Return the line containing "[1.80-2.70s]" and every line beneath it through the end of the entries below, unchanged. Pictures stay out.
===
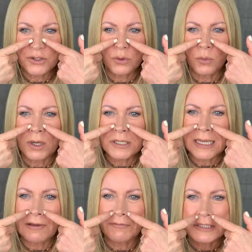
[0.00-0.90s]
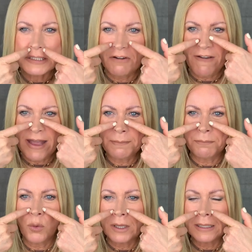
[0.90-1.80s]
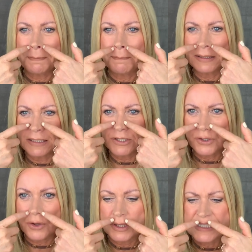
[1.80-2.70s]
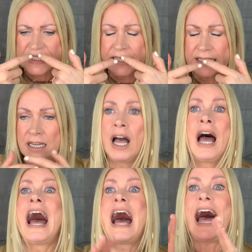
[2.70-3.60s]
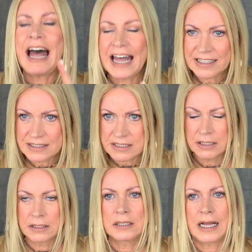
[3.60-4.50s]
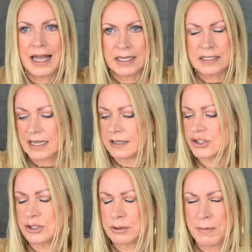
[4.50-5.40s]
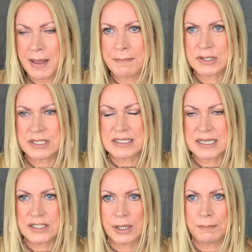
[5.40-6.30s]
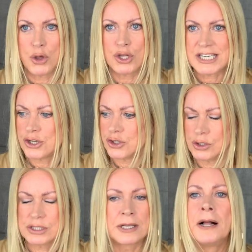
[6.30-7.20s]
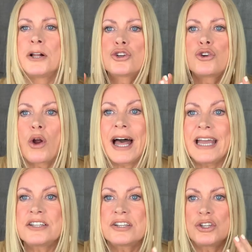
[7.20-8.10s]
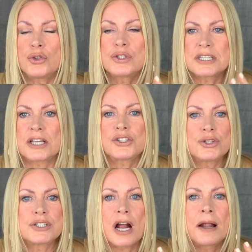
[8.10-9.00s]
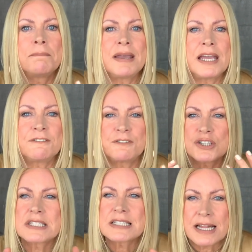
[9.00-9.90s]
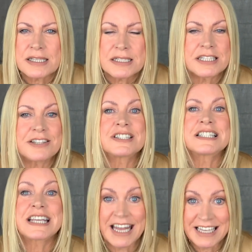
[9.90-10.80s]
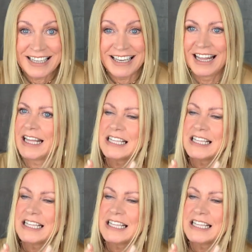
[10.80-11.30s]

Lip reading: You don't want to give yourself any broken capillaries around this area. And I should remember to say to you about tissues. Try to use tissues that are made for sensitive skin.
===
**Answer box:**
[1.80-2.70s]
[2.70-3.60s]
[3.60-4.50s]
[4.50-5.40s]
[5.40-6.30s]
[6.30-7.20s]
[7.20-8.10s]
[8.10-9.00s]
[9.00-9.90s]
[9.90-10.80s]
[10.80-11.30s]

Lip reading: You don't want to give yourself any broken capillaries around this area. And I should remember to say to you about tissues. Try to use tissues that are made for sensitive skin.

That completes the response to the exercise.